Assim que tudo começava a funcionar — e era sempre incrivelmente satisfatório quando algo funcionava, quando ele conseguia fazer aquela sala cheia de transistores, fios, metal e eletricidade se fundirem para criar uma saída precisa que ele havia concebido —, ele tentava adicionar o próximo avanço. Quando a hora terminava — alguém já estava ansioso para entrar na máquina depois dele —, Saunders estava pronto para passar as próximas horas tentando descobrir o que diabos havia feito o programa fracassar.
O horário de pico em si era tremendamente intenso, mas durante as horas anteriores, e mesmo nas horas posteriores, um hacker atingia um estado de pura concentração.
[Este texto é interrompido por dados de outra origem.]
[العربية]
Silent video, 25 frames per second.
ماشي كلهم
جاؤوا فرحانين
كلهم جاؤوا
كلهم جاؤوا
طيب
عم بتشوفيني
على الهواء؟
Ao programar um computador, era preciso estar ciente de para onde todos os milhares de bits de informação estavam indo de uma instrução para a outra, e ser capaz de prever — e abusar — do efeito de todo esse movimento.
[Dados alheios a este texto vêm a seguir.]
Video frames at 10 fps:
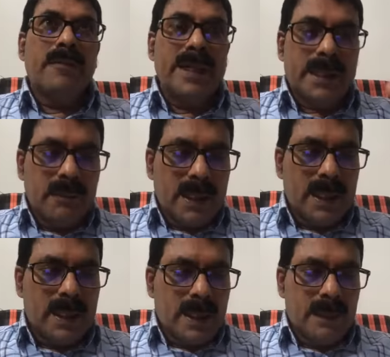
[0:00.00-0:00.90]
ఈ వీటి
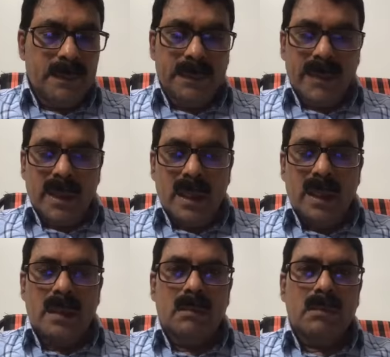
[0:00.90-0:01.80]
వల్ల
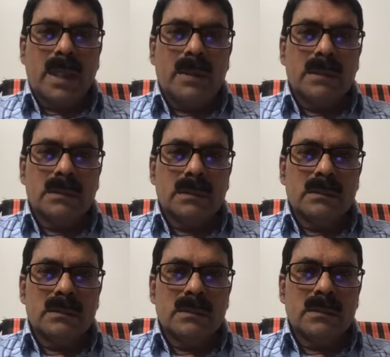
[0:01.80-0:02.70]
మనం
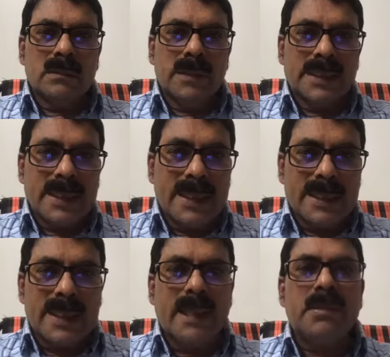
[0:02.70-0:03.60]

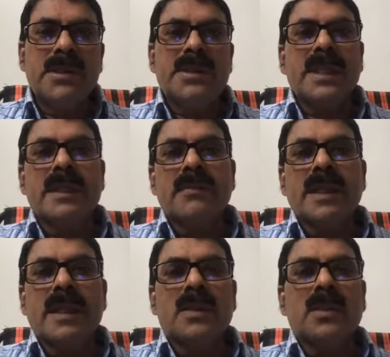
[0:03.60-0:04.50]
వ్యక్తిగతంగా అభివృద్ధి
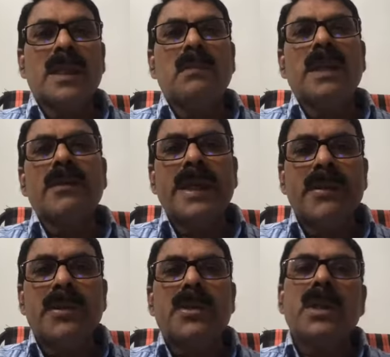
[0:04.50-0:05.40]
చెందటమే కాకుండా మనం ఏ
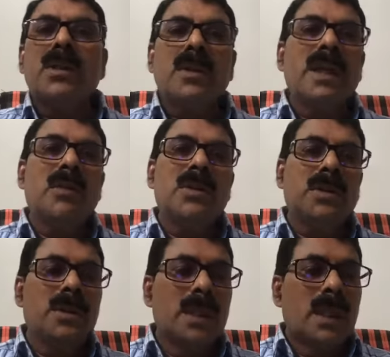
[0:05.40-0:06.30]
వృత్తిలో ఉన్నామో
Quando você tinha todas essas informações grudadas ao seu cérebro, era quase como se sua própria mente tivesse se fundido ao ambiente ou ao computador. Às vezes, levava horas para que seus pensamentos se acumulassem até o ponto em que pudessem conter aquela imagem completa, e quando chegava a esse ponto, era uma pena desperdiçá-la, que você tentava sustentá-la em maratonas, alternadamente trabalhando no computador ou debruçando-se sobre o código que havia escrito em uma das Flexowriters offline na Sala Kluge. Você mantinha essa concentração “virando” até o dia seguinte.
Inevitavelmente, esse estado de espírito se espalhou para os fragmentos aleatórios de existência que os hackers tinham fora da computação. O contingente de facas e pincéis do TMRC não ficou nada satisfeito com a infiltração da Tixomania no clube: eles viam isso como uma espécie de cavalo de Troia para mudar o foco do clube, de ferrovias para a computação. E se você participasse de uma das reuniões do clube, realizadas todas as terças-feiras às 17h15, perceberia a preocupação: os hackers explorariam todos os detalhes possíveis dos procedimentos parlamentares para criar uma reunião tão complexa quanto os programas que estavam hackeando no TX-0.
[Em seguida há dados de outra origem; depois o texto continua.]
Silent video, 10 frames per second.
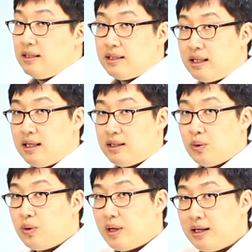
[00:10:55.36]
제가
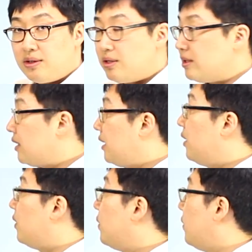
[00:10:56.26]
이거
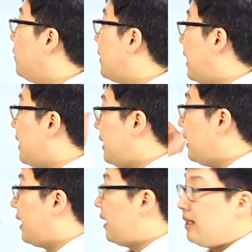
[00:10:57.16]
알려드렸잖아요.
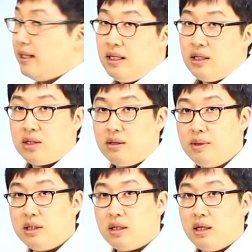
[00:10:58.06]
로라리레.
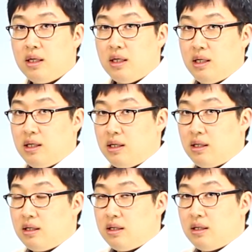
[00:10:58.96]
그러면은
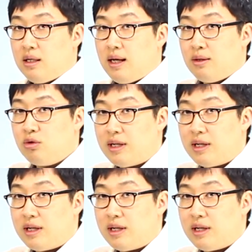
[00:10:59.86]
어, 한국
Moções foram apresentadas para apresentar moções para apresentar moções, e objeções foram consideradas fora de ordem como se fossem erros de computador. Uma nota na ata da reunião de 24 de novembro de 1959 sugere que “desaprovamos certos membros que fariam muito mais bem ao clube se se dedicassem mais ao S&E e menos à leitura das Regras de Ordem de Robert”. Samson era um dos piores infratores e, em dado momento, um membro exasperado do TMRC fez uma moção “para comprar uma rolha para a diarreia oral de Samson”.
Hackear procedimentos parlamentares era uma coisa, mas a estrutura mental lógica necessária para programar transbordava para atividades mais corriqueiras. Você podia fazer uma pergunta a um hacker e sentir seu acumulador mental processando bits até que ele encontrasse uma resposta precisa para a pergunta feita. Marge Saunders dirigia até o Safeway todos os sábados de manhã no Volkswagen e, ao retornar, perguntava ao marido: “Você gostaria de me ajudar a trazer as compras?”. Bob Saunders respondia: “Não”. Atordoada, Marge arrastava as compras ela mesma. Depois que a mesma coisa aconteceu algumas vezes, ela explodiu, lançando xingamentos contra ele e exigindo saber por que ele havia recusado a sua pergunta.
“Essa é uma pergunta estúpida”, disse ele. “Claro que não vou gostar de te ajudar a trazer as compras. Se você me perguntar se eu te ajudo a trazê-las, aí é outra história.”
Era como se Marge tivesse submetido um programa ao TX-0 e o programa, como acontece com programas quando a sintaxe é incorreta, tivesse travado. Só depois que ela depurou a pergunta é que Bob Saunders permitiu que ele fosse executado com sucesso em seu próprio computador mental.